- Relator(a)
- Ministro Francisco Falcão
- Órgão julgador
- Segunda Turma
- Data do julgamento
- 16/11/2017
- Data de publicação
- 22/11/2017
STJ – Acórdão, Rel. Ministro Francisco Falcão, Segunda Turma, j. 16/11/2017, p. 22/11/2017
ADMINISTRATIVO. MANDADO DE SEGURANÇA. SERVIDOR PÚBLICO FEDERAL. OFENSA AO ART. 1.022 DO CPC/2015. NÃO OCORRÊNCIA. NÃO CABIMENTO DE RECURSO ESPECIAL POR OFENSA A DISPOSITIVO DE INSTRUÇÃO NORMATIVA OU DE EDITAL DE INSTITUIÇÃO FEDERAL. NÃO ENQUADRAMENTO NO CONCEITO DE LEI FEDERAL. CONCESSÃO DE LICENÇA PARA ESTUDO NO EXTERIOR. DISCRICIONARIEDADE ADMINISTRATIVA. PRECEDENTES. RECURSO ESPECIAL PARCIALMENTE CONHECIDO E IMPROVIDO. I - Recurso especial improvido diante da inexistência de violação do art. 1.022 do CPC/2015. Ausência de omissão no acórdão do Tribunal de origem que, fundamentadamente, decide de forma contrária à pretensão da parte recorrida. II - Não é cabível a interposição de recurso especial por ofensa a dispositivo inserto em Instrução Normativa ou Edital de Instituição Federal, porquanto tais regramentos não se inserem no conceito de "lei federal" previsto no art. 105, inciso III, alínea a, da Constituição Federal.
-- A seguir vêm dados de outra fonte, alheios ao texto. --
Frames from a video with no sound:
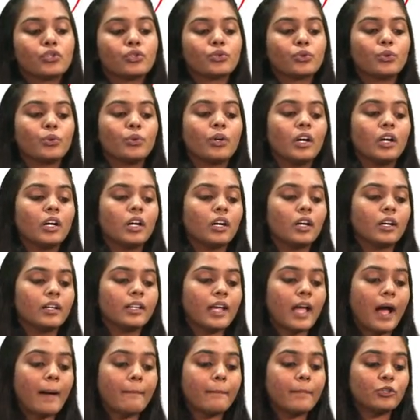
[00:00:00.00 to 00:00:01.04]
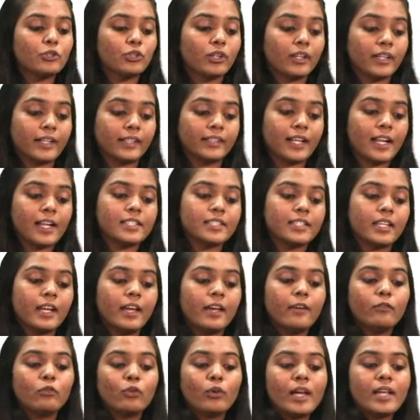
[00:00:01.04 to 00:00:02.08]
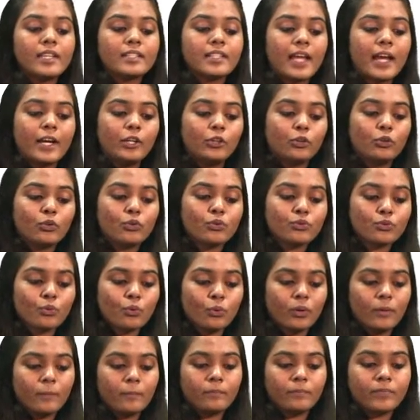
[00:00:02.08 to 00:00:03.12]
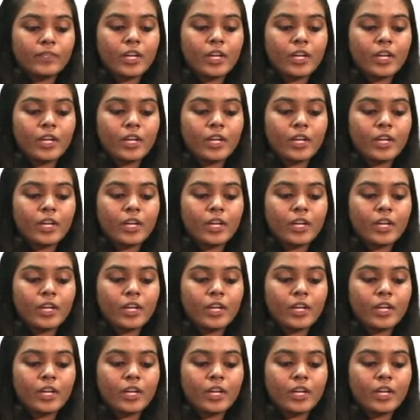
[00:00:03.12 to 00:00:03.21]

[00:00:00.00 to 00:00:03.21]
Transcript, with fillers: सो यहाँ पर जो करेक्ट आंसर है वो है साइटोसोल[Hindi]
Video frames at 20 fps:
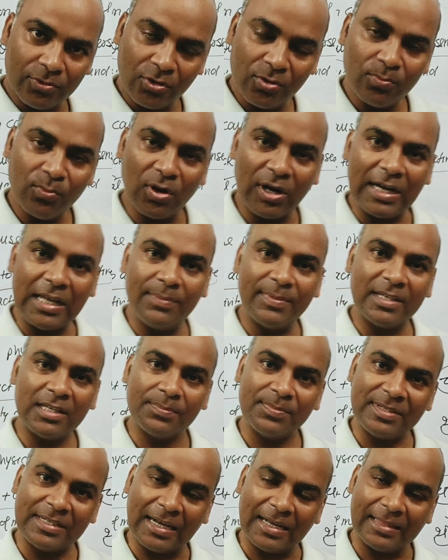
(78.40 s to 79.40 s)
दोनों बॉडी में
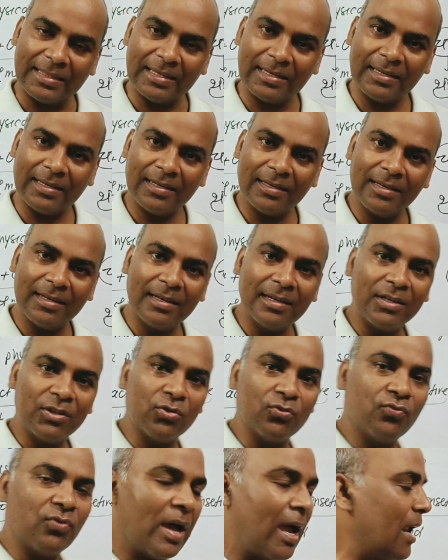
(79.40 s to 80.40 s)
जब जाते हैं
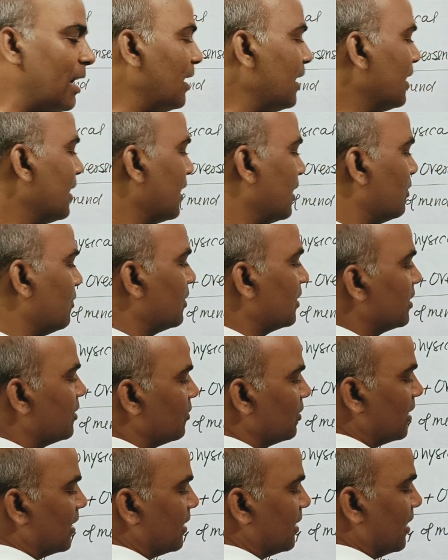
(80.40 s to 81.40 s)
तो फाइनली
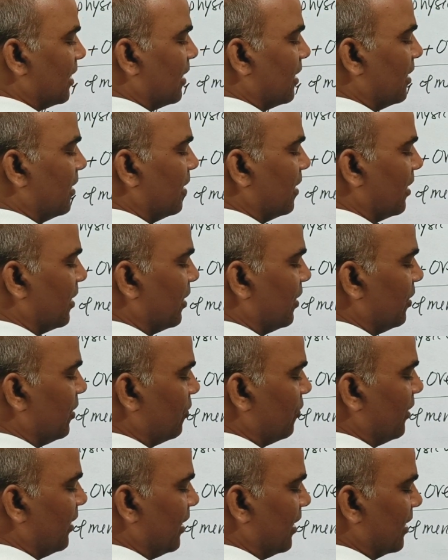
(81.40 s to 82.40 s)
कन्वर्ट हो जाते हैं
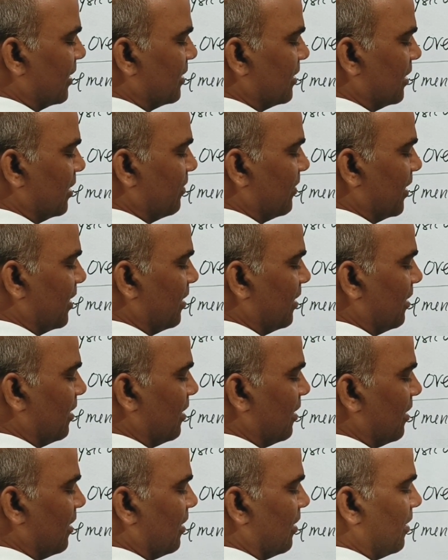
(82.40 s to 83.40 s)
यूरिक एसिड में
III - A jurisprudência desta Corte Superior é no sentido de que a concessão de licença para capacitação de servidores públicos, ato discricionário, sujeita-se ao juízo do Administrador acerca da conveniência e oportunidade, tendo em vista o interesse público. Dessa forma, não há que se falar em direito líquido e certo da parte recorrente. Precedentes: AgRg no REsp 1258688/SC, Rel. Ministro Benedito Gonçalves, Primeira Turma, julgado em 3/3/2015, DJe 11/3/2015; AgRg no REsp 506.328/SC, Rel. Ministra Marilza Maynard (desembargadora Convocada do TJ/SE), Sexta Turma, julgado em 25/2/2014, DJe 14/3/2014; AgRg na SS 2.413/DF, Rel. Ministro Ari Pargendler, Corte Especial, julgado em 16/3/2011, DJe 28/9/2011. IV - Agravo interno improvido. (AgInt no REsp n. 1.632.822/SC, relator Ministro Francisco Falcão, Segunda Turma, julgado em 16/11/2017, DJe de 22/11/2017.)